[PATCH v2 0/8] NVMeTCP Offload ULP
Shai Malin
smalin at marvell.com
Sun Jun 20 22:10:38 PDT 2021
With the goal of enabling a generic infrastructure that allows NVMe/TCP
offload devices like NICs to seamlessly plug into the NVMe-oF stack, this
patch series introduces the nvme-tcp-offload ULP host layer, which will
be a new transport type called "tcp-offload" and will serve as an
abstraction layer to work with vendor specific nvme-tcp offload drivers.
NVMeTCP offload is a full offload of the NVMeTCP protocol, this includes
both the TCP level and the NVMeTCP level.
The nvme-tcp-offload transport can co-exist with the existing tcp and
other transports. The tcp offload was designed so that stack changes are
kept to a bare minimum: only registering new transports.
All other APIs, ops etc. are identical to the regular tcp transport.
Representing the TCP offload as a new transport allows clear and manageable
differentiation between the connections which should use the offload path
and those that are not offloaded (even on the same device).
The nvme-tcp-offload layers and API compared to nvme-tcp and nvme-rdma:
* NVMe layer: *
[ nvme/nvme-fabrics/blk-mq ]
|
(nvme API and blk-mq API)
|
|
* Vendor agnostic transport layer: *
[ nvme-rdma ] [ nvme-tcp ] [ nvme-tcp-offload ]
| | |
(Verbs)
| | |
| (Socket)
| | |
| | (nvme-tcp-offload API)
| | |
| | |
* Vendor Specific Driver: *
| | |
[ RDMA driver ]
| |
[ Network driver ]
|
[ NVMeTCP Offload driver ]
Usage:
======
The user will interact with the network-device in order to configure
the ip/vlan - Logically similar to the RDMA model.

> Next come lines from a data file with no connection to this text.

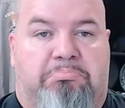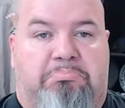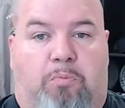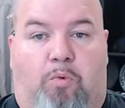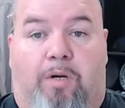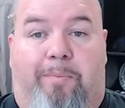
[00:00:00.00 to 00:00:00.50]

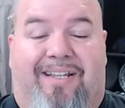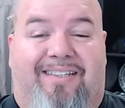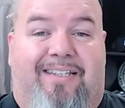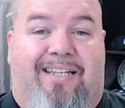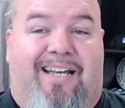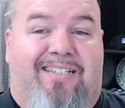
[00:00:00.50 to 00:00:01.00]
What
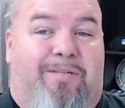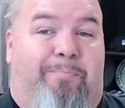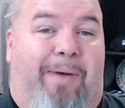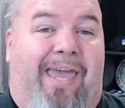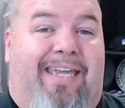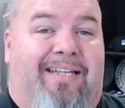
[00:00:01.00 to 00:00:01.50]
about custom
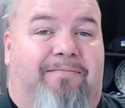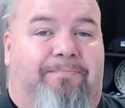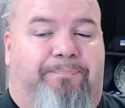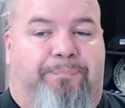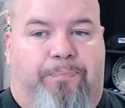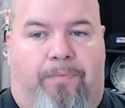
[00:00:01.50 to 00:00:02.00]
paint?
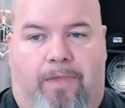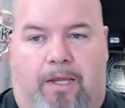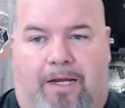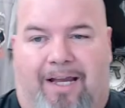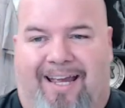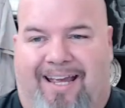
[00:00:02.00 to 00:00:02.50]

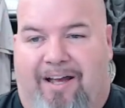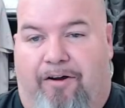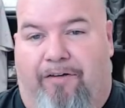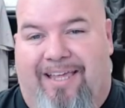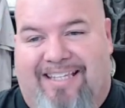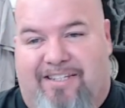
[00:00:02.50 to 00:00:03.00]

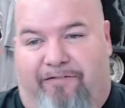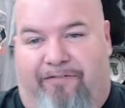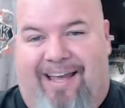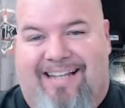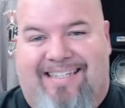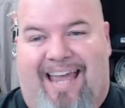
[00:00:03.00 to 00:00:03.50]
It's a
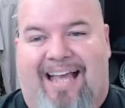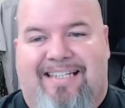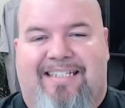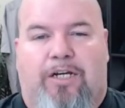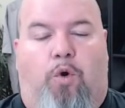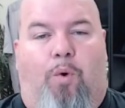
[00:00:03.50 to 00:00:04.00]

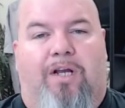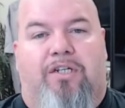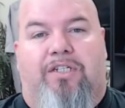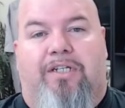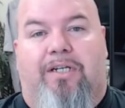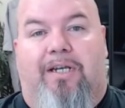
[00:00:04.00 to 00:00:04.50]
fantastic
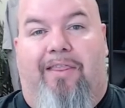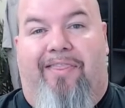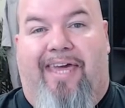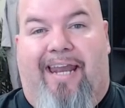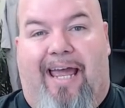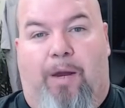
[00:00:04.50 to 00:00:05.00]
question
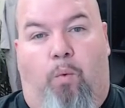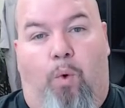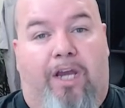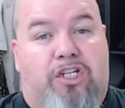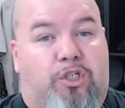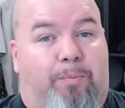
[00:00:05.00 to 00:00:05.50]
that I
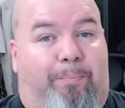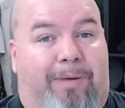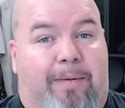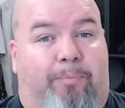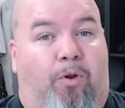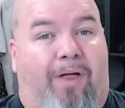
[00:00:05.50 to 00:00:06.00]
wish
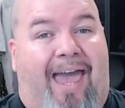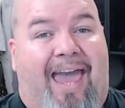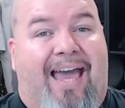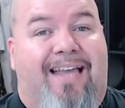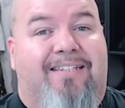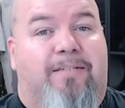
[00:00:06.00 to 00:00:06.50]
people
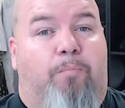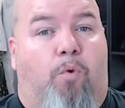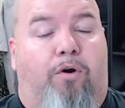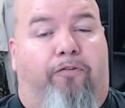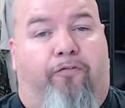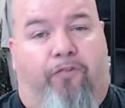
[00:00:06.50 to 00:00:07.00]
asked
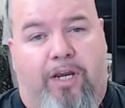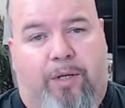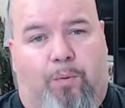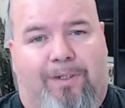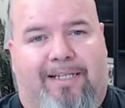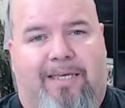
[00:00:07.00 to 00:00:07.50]
more
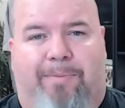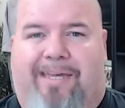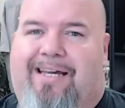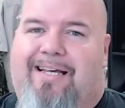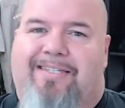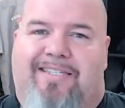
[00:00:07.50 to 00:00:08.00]
frequently
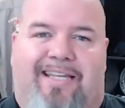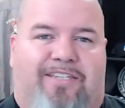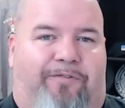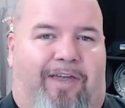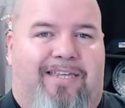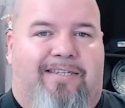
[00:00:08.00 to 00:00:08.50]
because let's
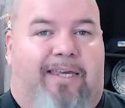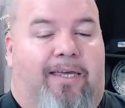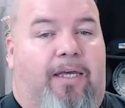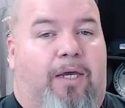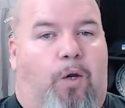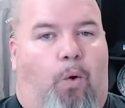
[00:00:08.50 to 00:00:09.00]
face it,
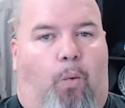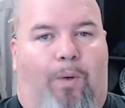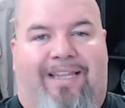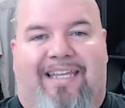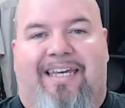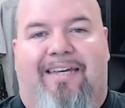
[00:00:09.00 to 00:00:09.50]
we
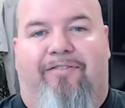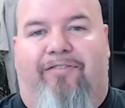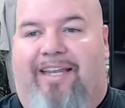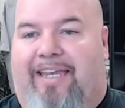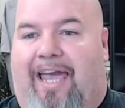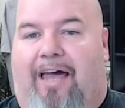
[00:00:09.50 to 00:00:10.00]
live
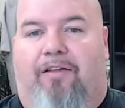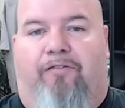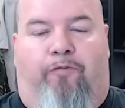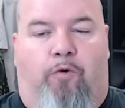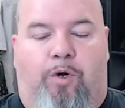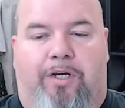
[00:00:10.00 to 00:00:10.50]
in
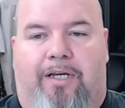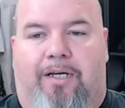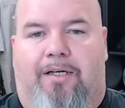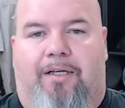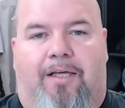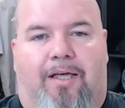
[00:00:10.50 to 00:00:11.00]

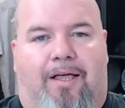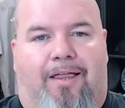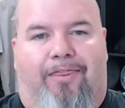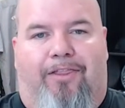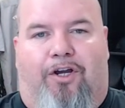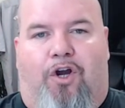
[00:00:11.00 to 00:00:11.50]
California,
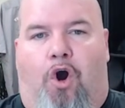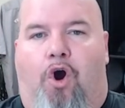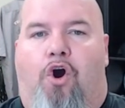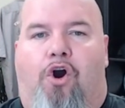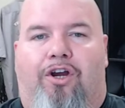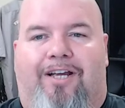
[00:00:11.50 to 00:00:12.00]
the
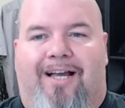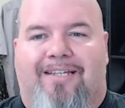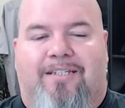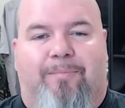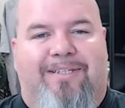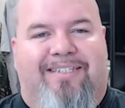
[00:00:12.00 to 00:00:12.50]
car
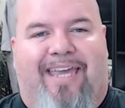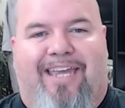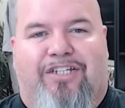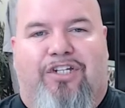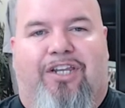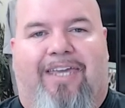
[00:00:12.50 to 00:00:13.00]

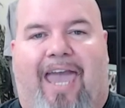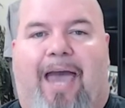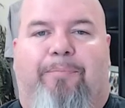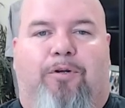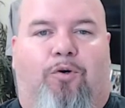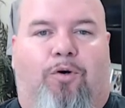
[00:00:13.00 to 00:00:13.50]
customization
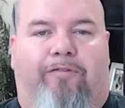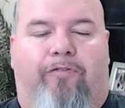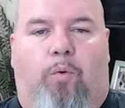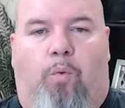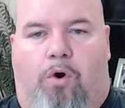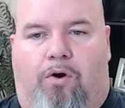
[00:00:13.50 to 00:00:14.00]
capital of the
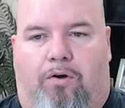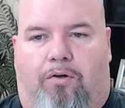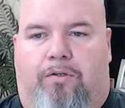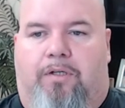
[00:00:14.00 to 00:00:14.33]
world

The NVMeTCP configuration is populated as part of the
nvme connect command.
Example:
Assign IP to the net-device (from any existing Linux tool):
ip addr add 100.100.0.101/24 dev p1p1
This IP will be used by both net-device and offload-device.
In order to connect from "sw" nvme-tcp through the net-device:
nvme connect -t tcp -s 4420 -a 100.100.0.100 -n testnqn
In order to connect from "offload" nvme-tcp through the offload-device:
nvme connect -t tcp_offload -s 4420 -a 100.100.0.100 -n testnqn
An alternative approach, and as a future enhancement that will not impact this
series will be to modify nvme-cli with a new flag that will determine
if "-t tcp" should be the regular nvme-tcp (which will be the default)
or nvme-tcp-offload.
Exmaple:
nvme connect -t tcp -s 4420 -a 100.100.0.100 -n testnqn -[new flag]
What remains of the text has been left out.